La plupart des retraités ont des dépenses de santé bien supérieures aux 15,6% définis par l’INPC. Deux raisons à cela: d’une part, le départ en retraite est synonyme de forte baisse des revenus. Ensuite, le budget des dépenses de santé augmente fortement avec l’âge, et seule une partie de ses dépenses est couverte par l’assurance-maladie.

Plus concrètement, les frais de santé d’une personne de 40 ans sont en moyenne de 6100 francs par an (dont 4600 francs payés par la caisse-maladie et 1500 francs à la charge du patient). Pour un retraité en revanche, ces dépenses atteignent en moyenne 9800 francs (dont 6800 francs payés pour la caisse-maladie et 3000 francs à la charge du retraité).

Et ces chiffres sont bien plus importants encore pour de nombreux retraités.

C’est surtout le cas des pensionnaires d’EMS. Une personne âgée entre 66 et 70 ans ne dépense en moyenne que 850 francs. Entre 81 et 85 ans, ce poste budgétaire passe à 10 000 francs, et même à 22 000 francs cinq ans plus tard (voir graphique ci-dessous). Depuis 1996, les frais des établissements médico-sociaux ont également connu une très forte progression de 84%.

Un séjour en EMS est déterminant pour le budget car la majeure partie des prestations (près de deux tiers en moyenne) est payée par les pensionnaires eux-mêmes. C’est pourquoi ces dépenses ne peuvent souvent être couvertes qu’en piochant dans les économies privées.

L’EMS est souvent synonyme d’explosion du budget
L’EMS est souvent synonyme d’explosion du budget
Frais annuels par habitant pour un EMS selon les catégories d’âge (source: Banque Migros, OFS)

L’analyse indique clairement que l’indice de renchérissement utilisé pour le calcul des rentes ne reflète pas la situation effective en matière de coûts pour de nombreux pensionnaires. Plus une personne doit allouer une part importante de son budget aux dépenses de santé, plus elle sera touchée par une hausse disproportionnée des prix.

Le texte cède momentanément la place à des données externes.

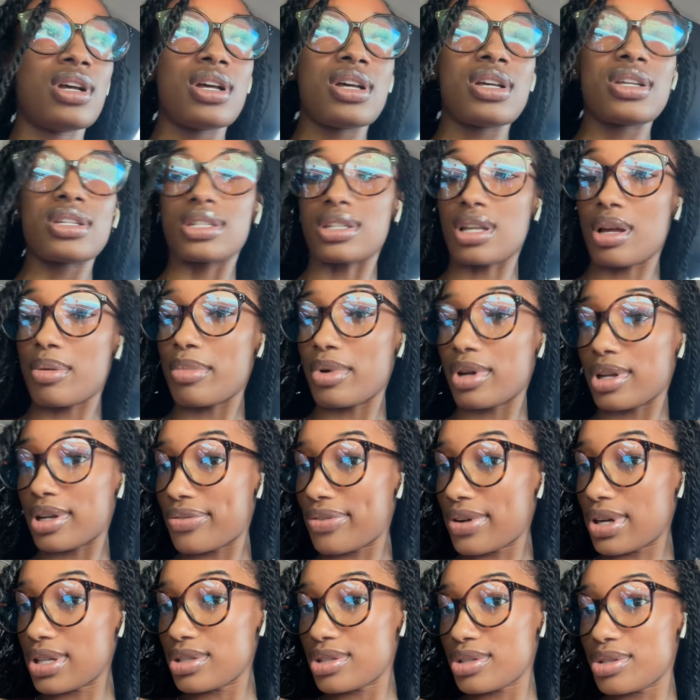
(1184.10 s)
Some on the
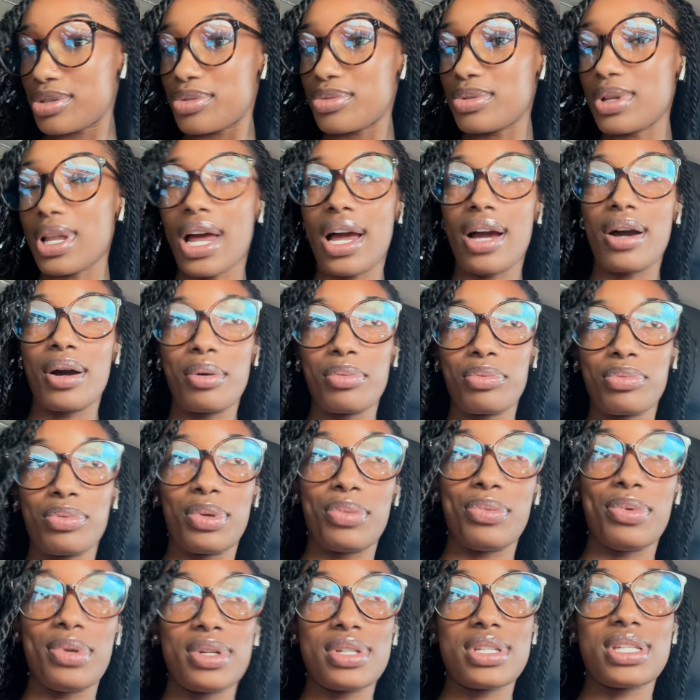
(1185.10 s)
1st of July. Hopefully
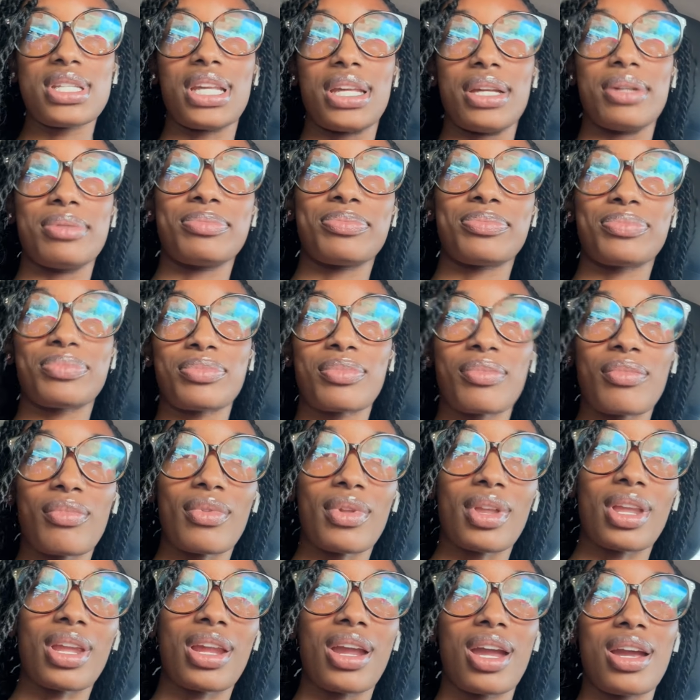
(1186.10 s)
we'll see.
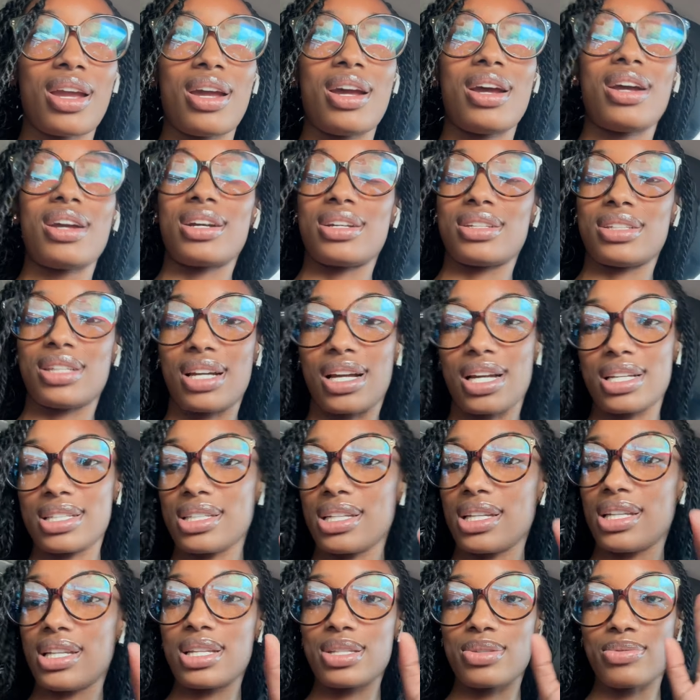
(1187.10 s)
But like I
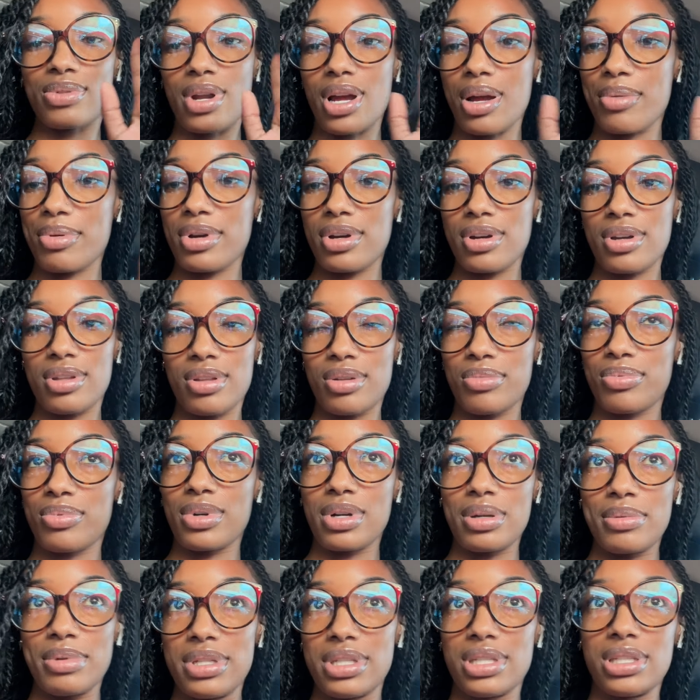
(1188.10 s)
said, that's when all my other
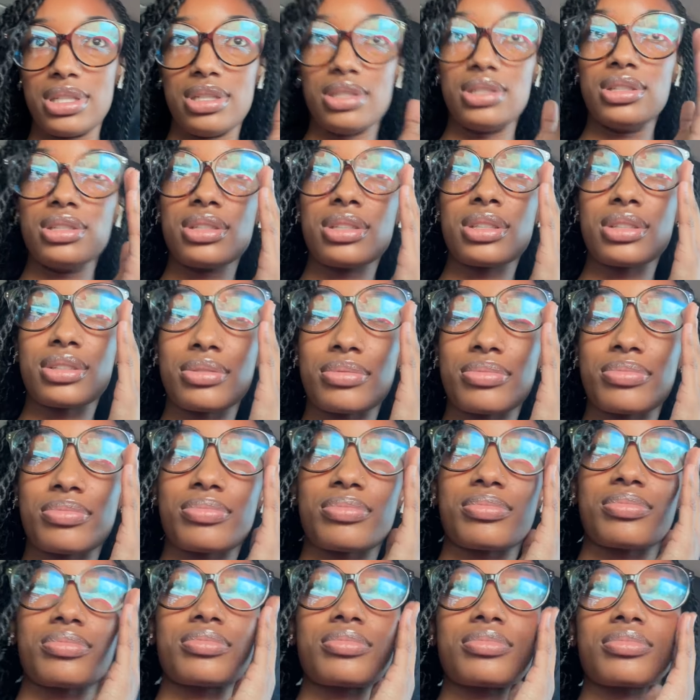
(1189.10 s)
appointments is.
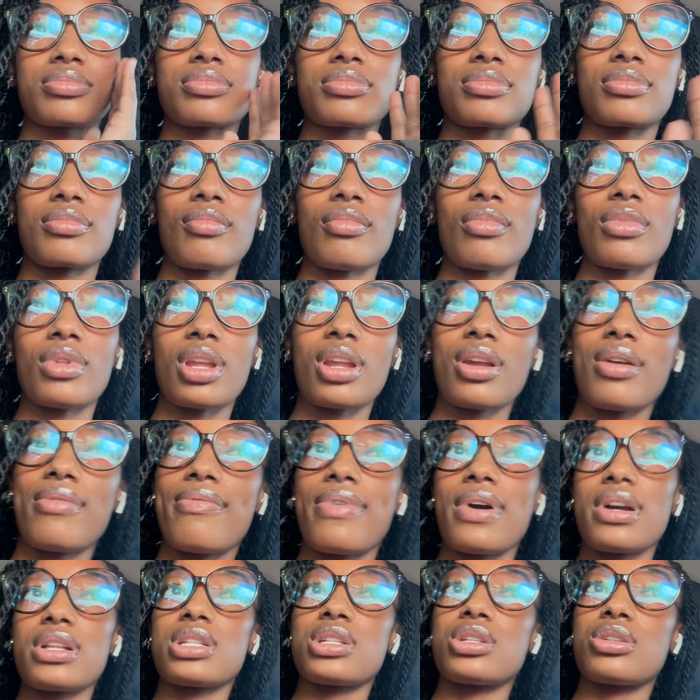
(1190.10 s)

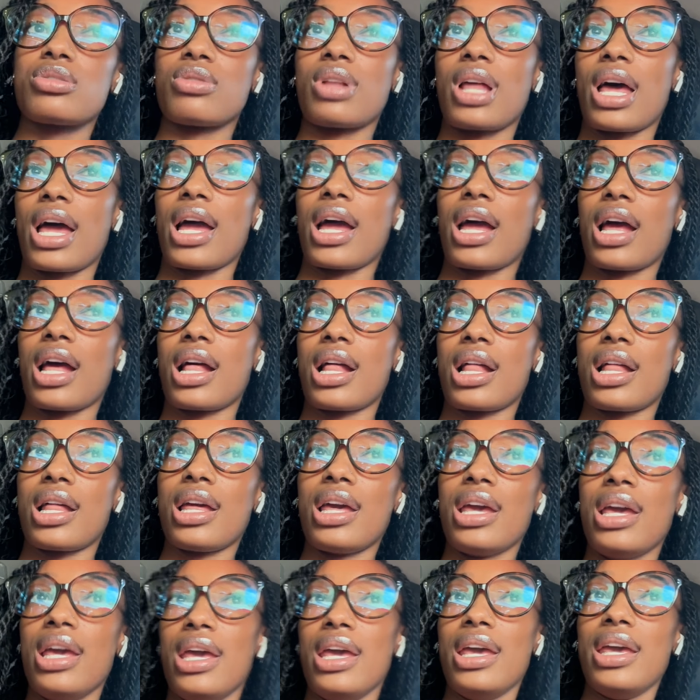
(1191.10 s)
4th of July.
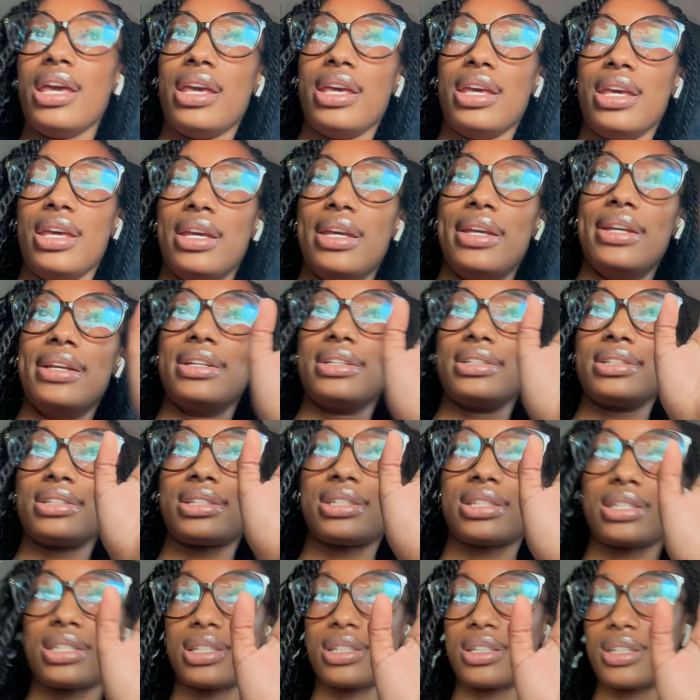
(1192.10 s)

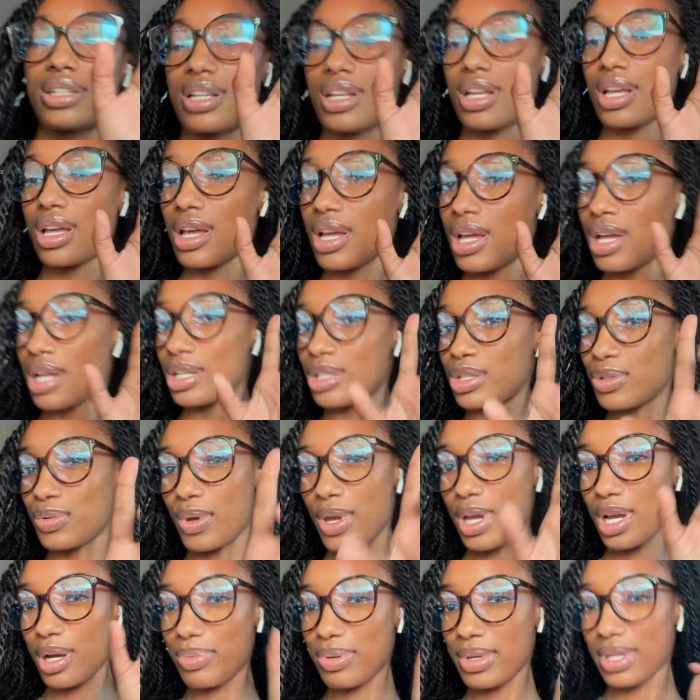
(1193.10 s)
It's
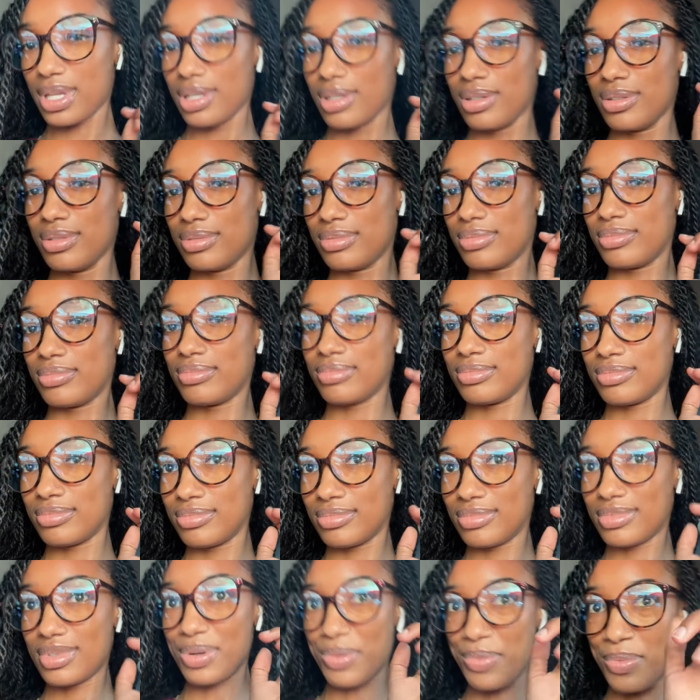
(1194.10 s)
12
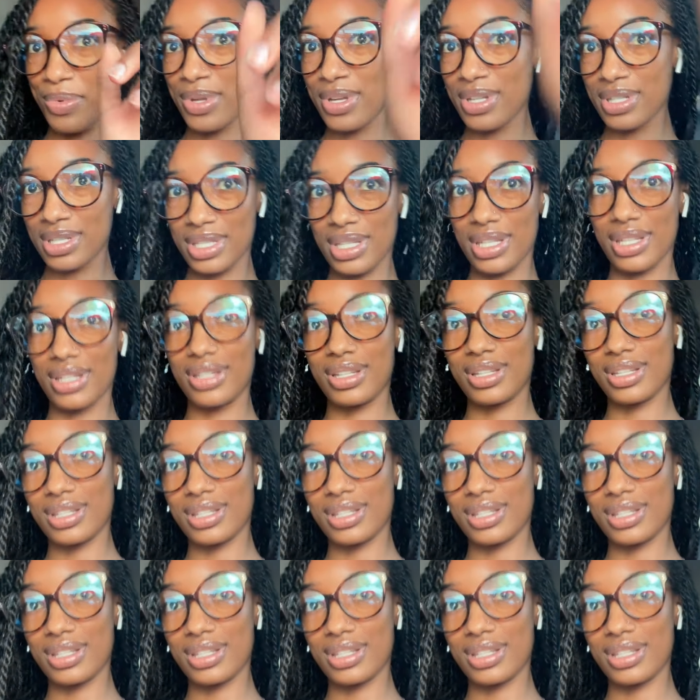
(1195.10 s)
p.m. We'll see.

En fin de compte, les retraités ne disposent plus dans leur porte-monnaie que d’une maigre part de leurs revenus AVS.

Cette situation doit être prise en compte dans les discussions actuelles sur les rentes, car il est indéniable que le déséquilibre provient en grande partie de la clé de calcul actuellement appliquée. Pour éviter un recul des rentes pour 2017, le Conseil fédéral n’aura d’autre choix que de modifier l’indice mixte utilisé, ou de le déclarer au moins temporairement sans effet.

Les 1,5 million de retraités que compte notre pays ne sont pas les seuls à attendre cette décision gouvernementale avec impatience. En effet, ses conséquences sont également importantes pour les cotisants à l’AVS: à titre d’exemple, une modification minime de 10 francs de la rente maximale entraînerait un manque à gagner de plus de 200 millions de francs par an pour l’AVS, et même davantage au cours des années futures du fait de la relation directe entre l’évolution démographique et la hausse constante de ces coûts.